Encontró un bolígrafo e incluso un viejo recibo, en el que anotó, bajo el dictado de una agradable voz joven que sonaba por el teléfono, toda una mini historia clínica, no solo el diagnóstico. Luego observó pensativamente las notas y comenzó a mordisquear el bolígrafo.
— ¿Puedo? — preguntó Averin, extendiendo la mano. Olya le entregó la nota.
— ¿Qué dice? — Yampolsky se despidió con cierto pesar de su imagen de Benjamin Franklin. Kostya fruncía el ceño y casi seguía lo escrito con el dedo.
— Está escrito de forma ilegible — se quejó a Yampolsky.
Este rodeó la mesa y juntos se quedaron mirando la nota. Yampolsky entrecerró los ojos y movió los labios en silencio.
— Es que es médica, — dijo conciliadoramente a Averin, y los hombres volvieron a examinar los garabatos de Olya. Olya guardaba silencio con dignidad. Sí, su letra era horrible, pero era así desde la escuela, no porque fuera médica...
— Siempre se me olvida, — murmuró Kostya, continuando con el ceño fruncido.
Yampolsky fue el primero en rendirse.
— Olenka, dinos tú misma, ¿está todo perdido? — se acercó claramente dudando si tomarle la mano o no provocar aún a Averin.

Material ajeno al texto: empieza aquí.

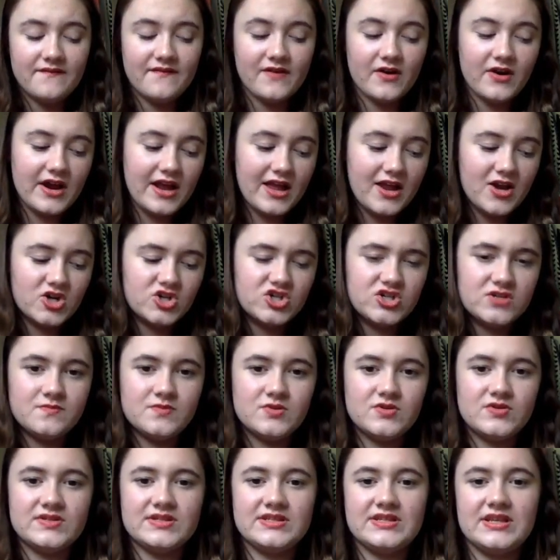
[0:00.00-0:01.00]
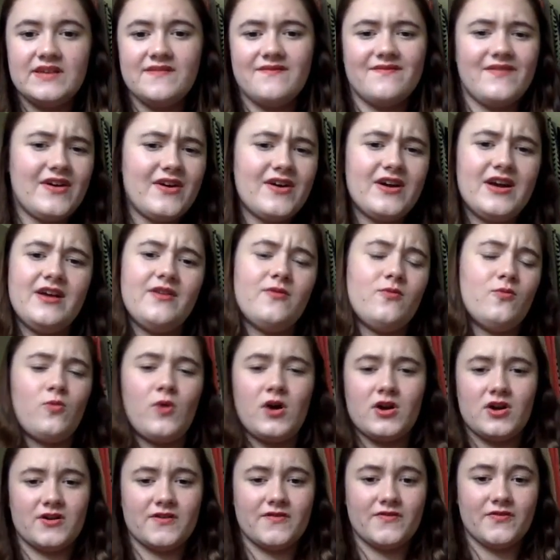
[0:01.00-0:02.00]
Very energy boosting, very
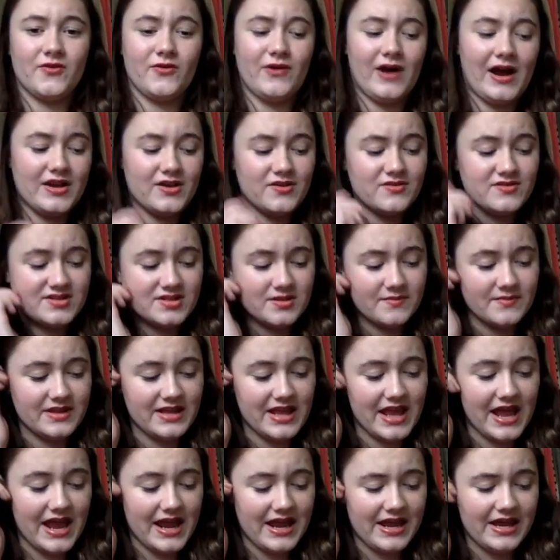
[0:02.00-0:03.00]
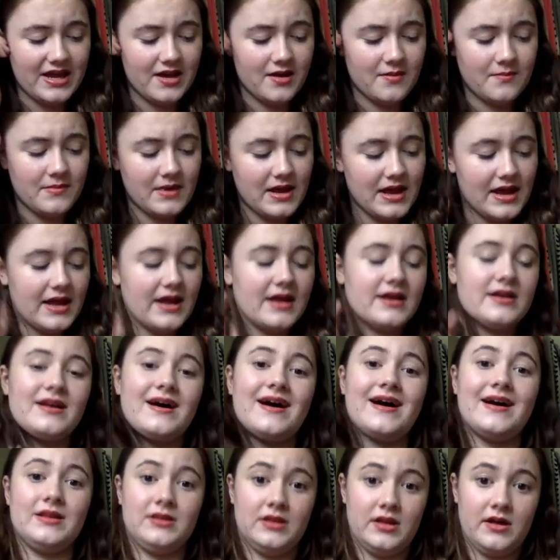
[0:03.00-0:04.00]
wonderful. I use them in the AM, and
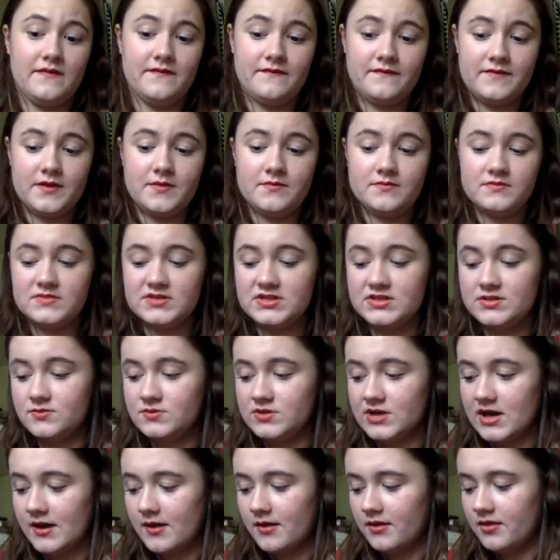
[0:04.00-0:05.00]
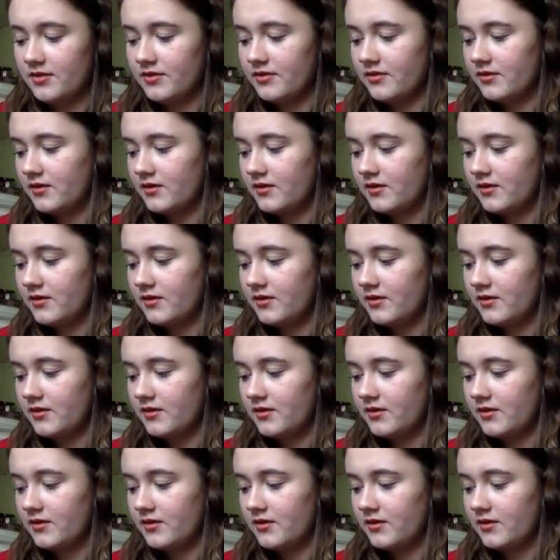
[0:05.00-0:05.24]
I love them to death.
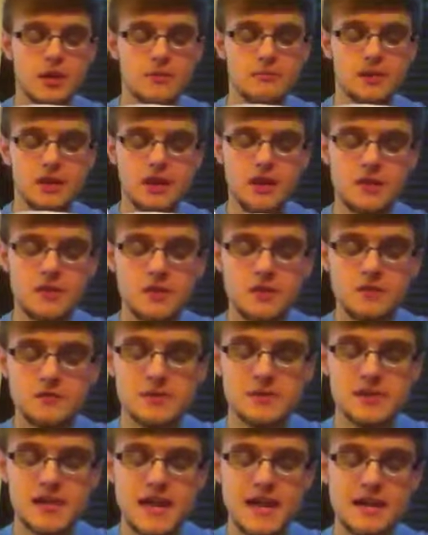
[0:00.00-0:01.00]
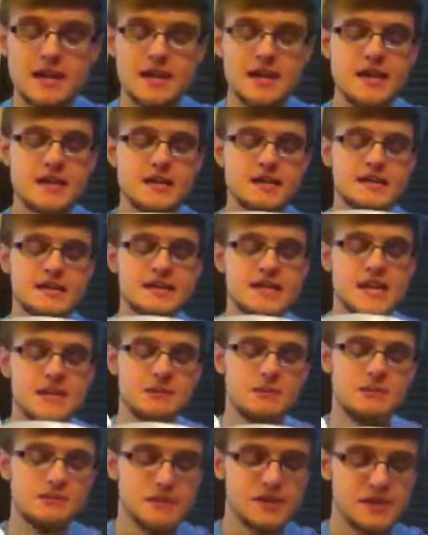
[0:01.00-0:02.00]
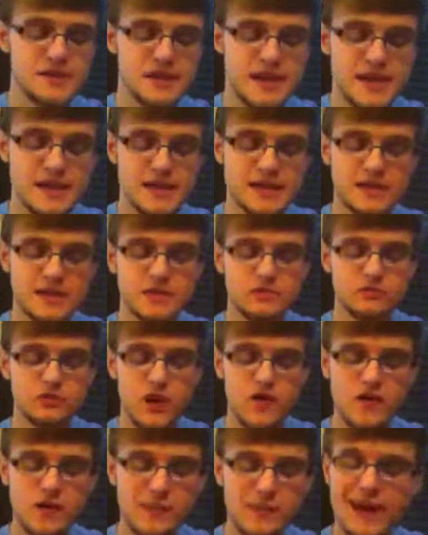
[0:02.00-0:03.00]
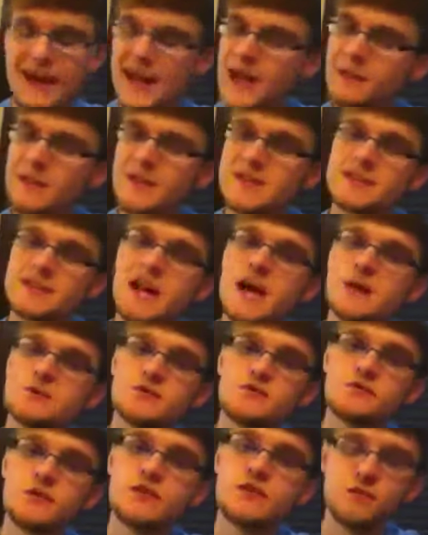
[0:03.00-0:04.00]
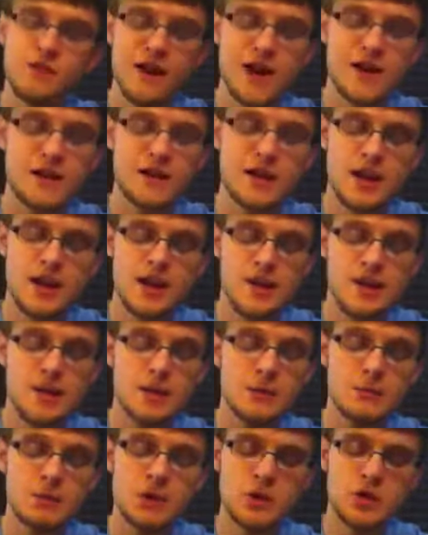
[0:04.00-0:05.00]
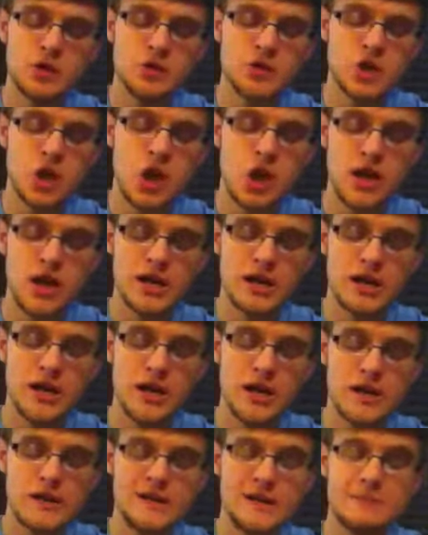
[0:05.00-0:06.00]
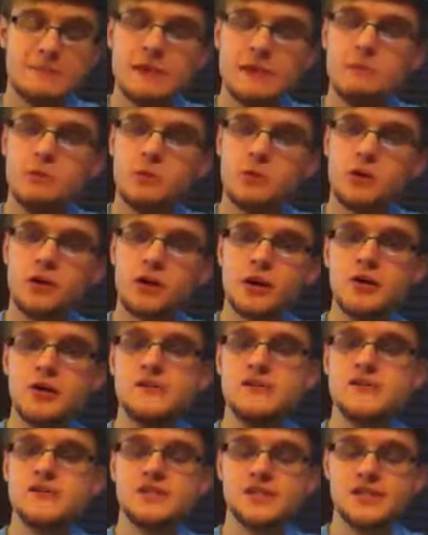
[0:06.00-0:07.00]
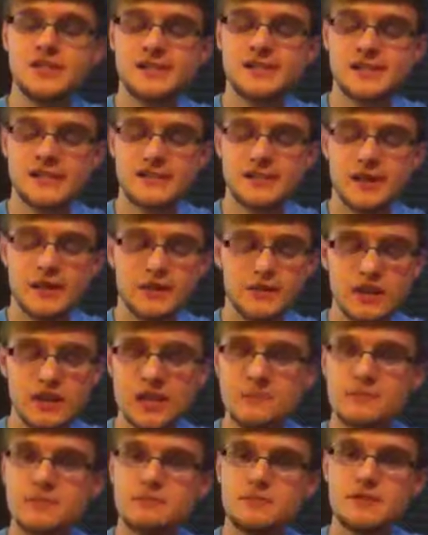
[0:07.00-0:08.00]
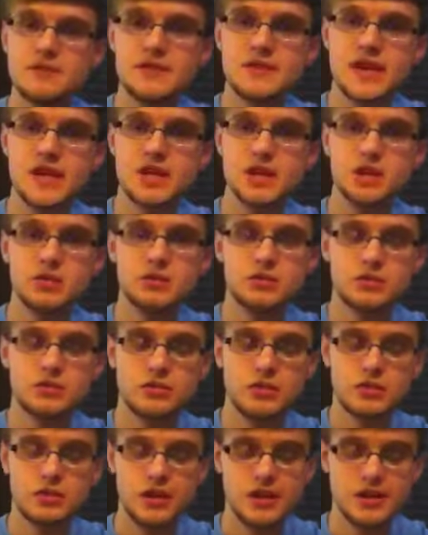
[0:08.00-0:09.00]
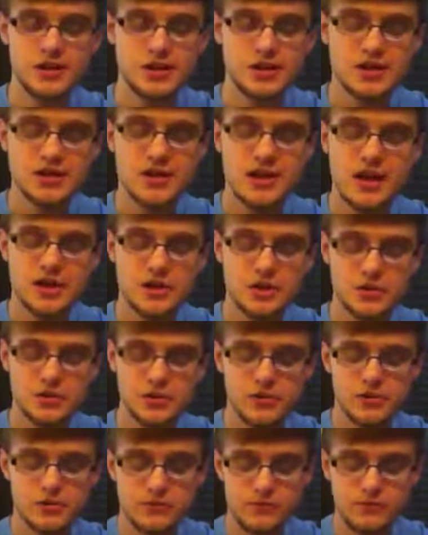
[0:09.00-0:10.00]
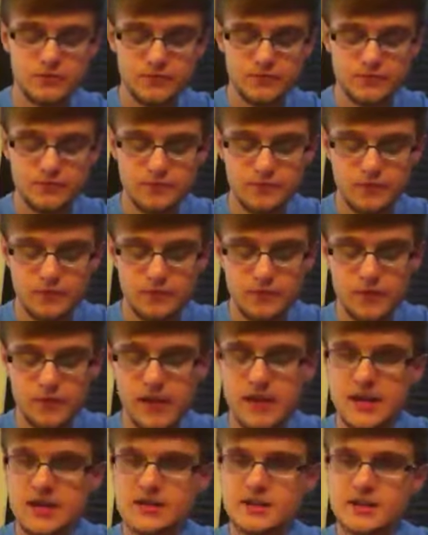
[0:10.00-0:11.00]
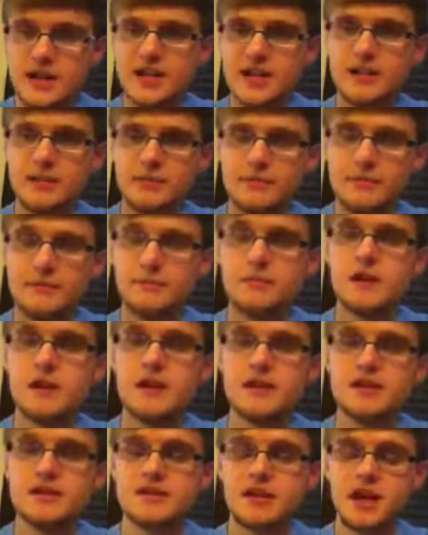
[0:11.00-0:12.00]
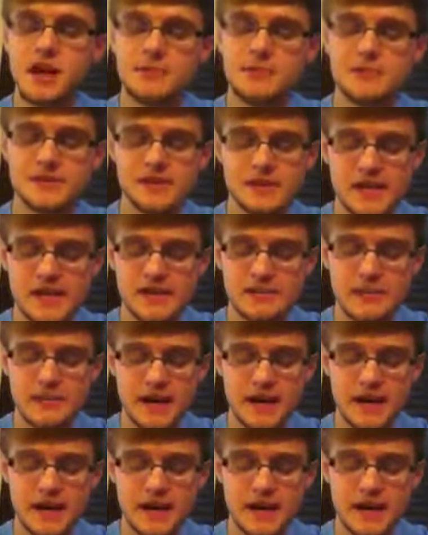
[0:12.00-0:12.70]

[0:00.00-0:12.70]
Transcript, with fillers: Many of them said, He is demon possessed and raving mad. How many times have we read in the book of John that people are accusing Jesus of demon possession? It's just not true. He is not, he is not possessed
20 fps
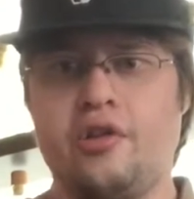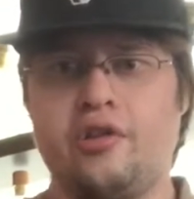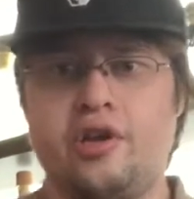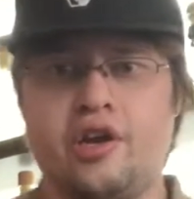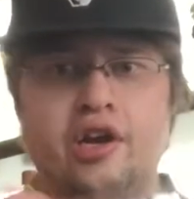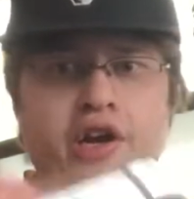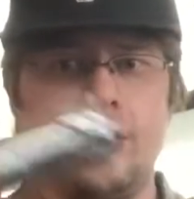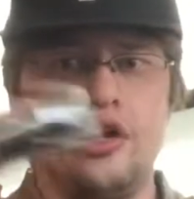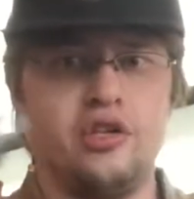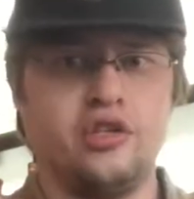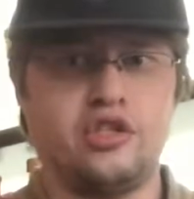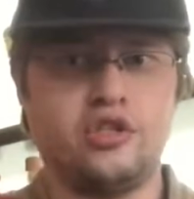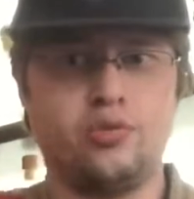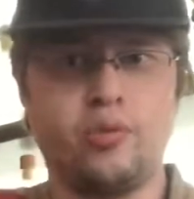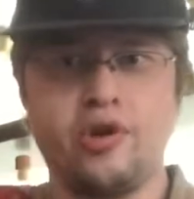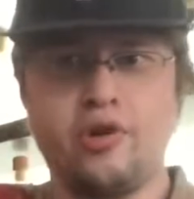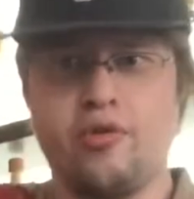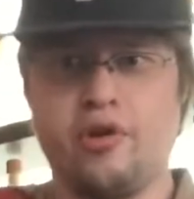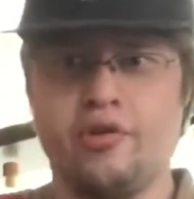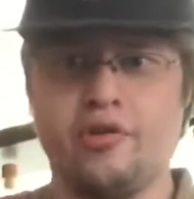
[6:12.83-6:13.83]
and then I kind of
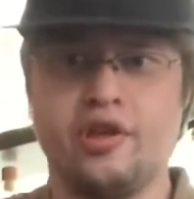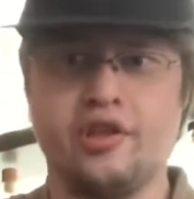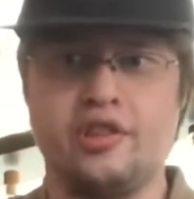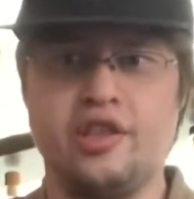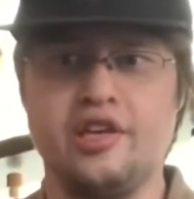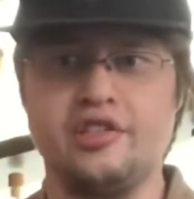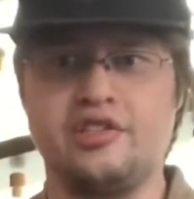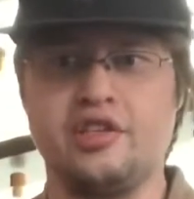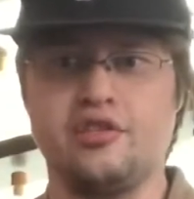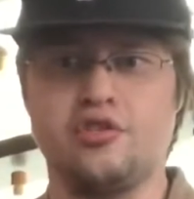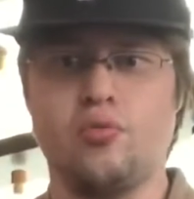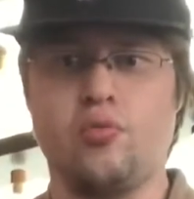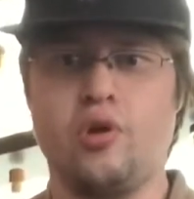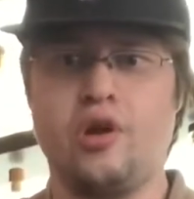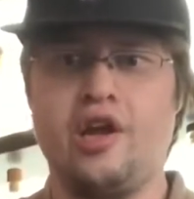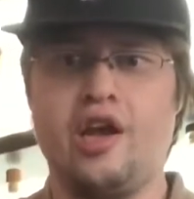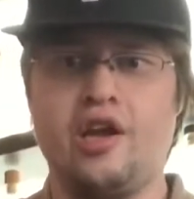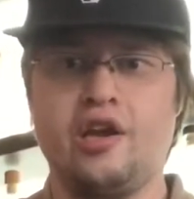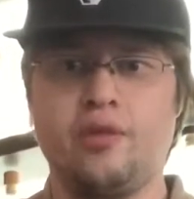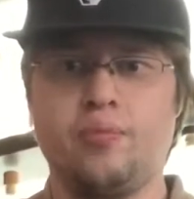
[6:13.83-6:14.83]
swing around like this as a
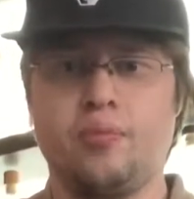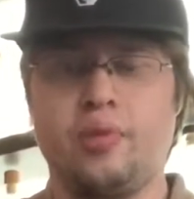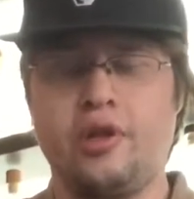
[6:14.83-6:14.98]
one-handed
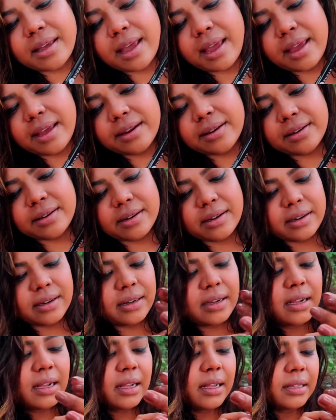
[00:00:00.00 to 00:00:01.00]
and
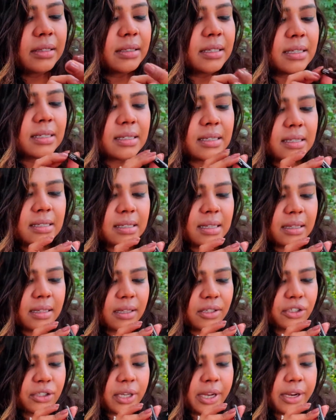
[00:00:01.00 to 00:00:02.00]
this is in
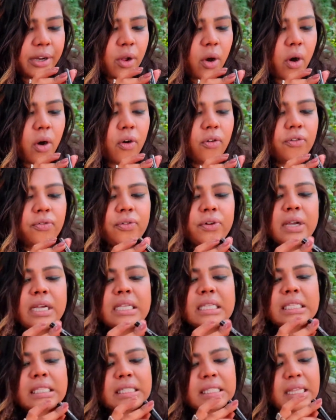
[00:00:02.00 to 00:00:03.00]
the shade of
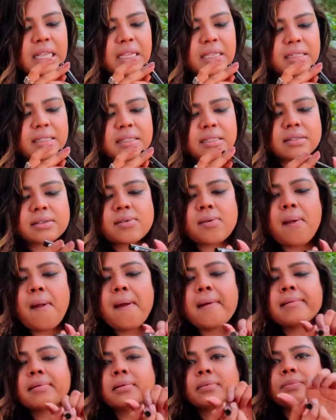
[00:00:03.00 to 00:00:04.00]
6.
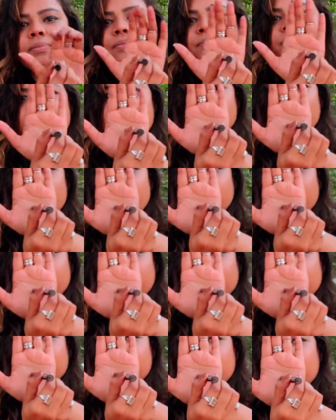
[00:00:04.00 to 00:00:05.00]

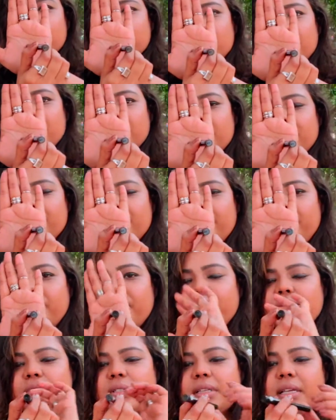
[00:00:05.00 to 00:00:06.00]
This is in the shade
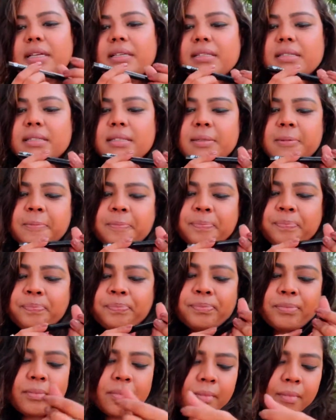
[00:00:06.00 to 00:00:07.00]
of 6.
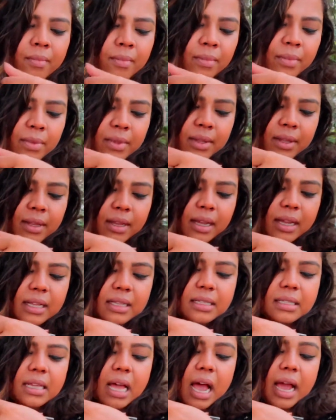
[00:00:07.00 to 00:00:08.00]

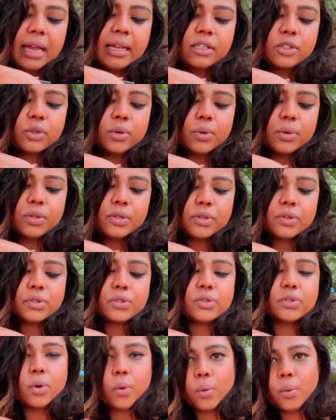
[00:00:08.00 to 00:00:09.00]
It's I Told You
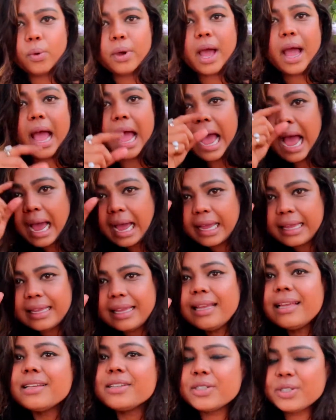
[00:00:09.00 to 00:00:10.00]
So.
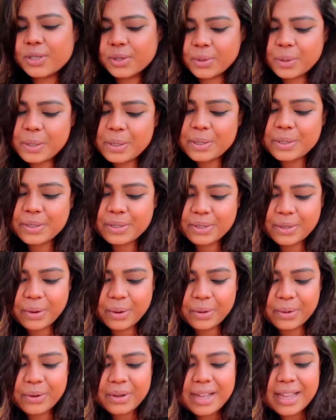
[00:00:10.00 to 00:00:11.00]
I Told You
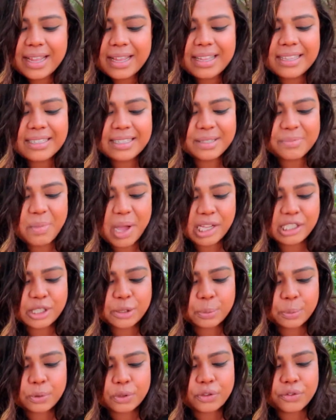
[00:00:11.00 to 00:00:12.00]
So
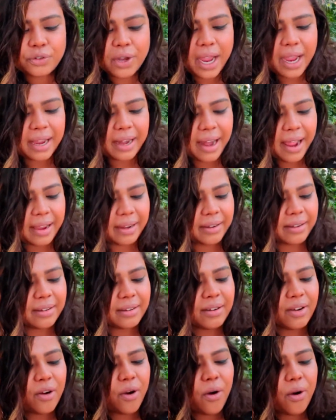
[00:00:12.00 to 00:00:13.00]
Smudge Proof
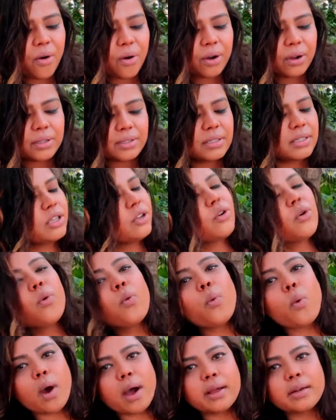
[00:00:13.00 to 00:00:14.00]
Eyeliner, or
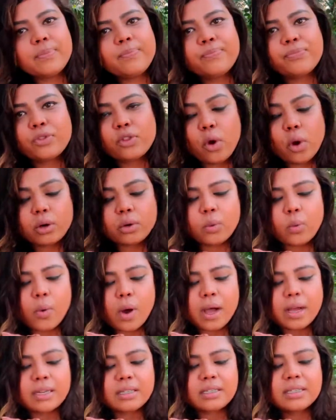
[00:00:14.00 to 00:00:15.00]
01, not
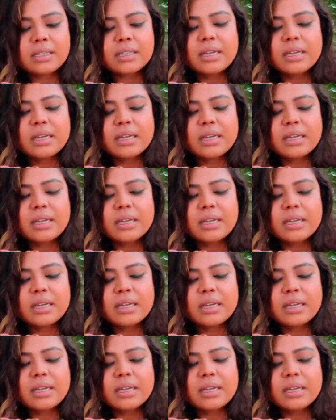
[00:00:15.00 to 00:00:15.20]
1,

— ¡Vaya, vaya! — oyeron una exclamación ahogada y se volvieron.
Averin había dado la vuelta a la nota y estaba examinando el recibo. Por primera vez en sus treinta años, Olya entendió lo que significaba la expresión "los ojos se le salían de las órbitas". Kostya levantó la cabeza y le dirigió una mirada atónita. Y luego dirigió la misma mirada a Yampolsky. Arsén y Olya se miraron desconcertados. Kostya abrió y cerró la boca, y ella comprendió que se había quedado sin habla.
— ¿Qué pasa? — preguntó Yampolsky con impaciencia y tomó el recibo de los dedos inertes de Averin. Y a él también se le salieron los ojos de las órbitas.
— ¡Olya! ¿Para qué necesitas tantos preservativos?
— ¿Tú tampoco lo sabes, verdad? — el reanimado Averin tragó saliva y se secó la frente sudorosa.
— ¡Una maratón! — adivinó Yampolsky y miró a Olya con escepticismo. Kostya empezó a toser, Yampolsky le dio palmaditas en la espalda solícitamente.
— ¿Una maratón? — repitió Averin como en una niebla. — Di directamente que es un casting...
— Me quitaste todo, — intentó defenderse Olya, — y pensé... Es que el alcalde...
— ¿Qué pasa con el alcalde? — no entendió Yampolsky. — ¡Debería estarme agradecido, menudo espectáculo le organicé!
— Oí que estaba furioso.
— ¿Al alcalde le faltaron preservativos? — Averin no dejaba de arquear las cejas.
Yampolsky los miró a ambos sin comprender, y luego se frotó la frente con furia.
— Maldita sea... No, Konstantín Márkovich, lo ha entendido todo mal.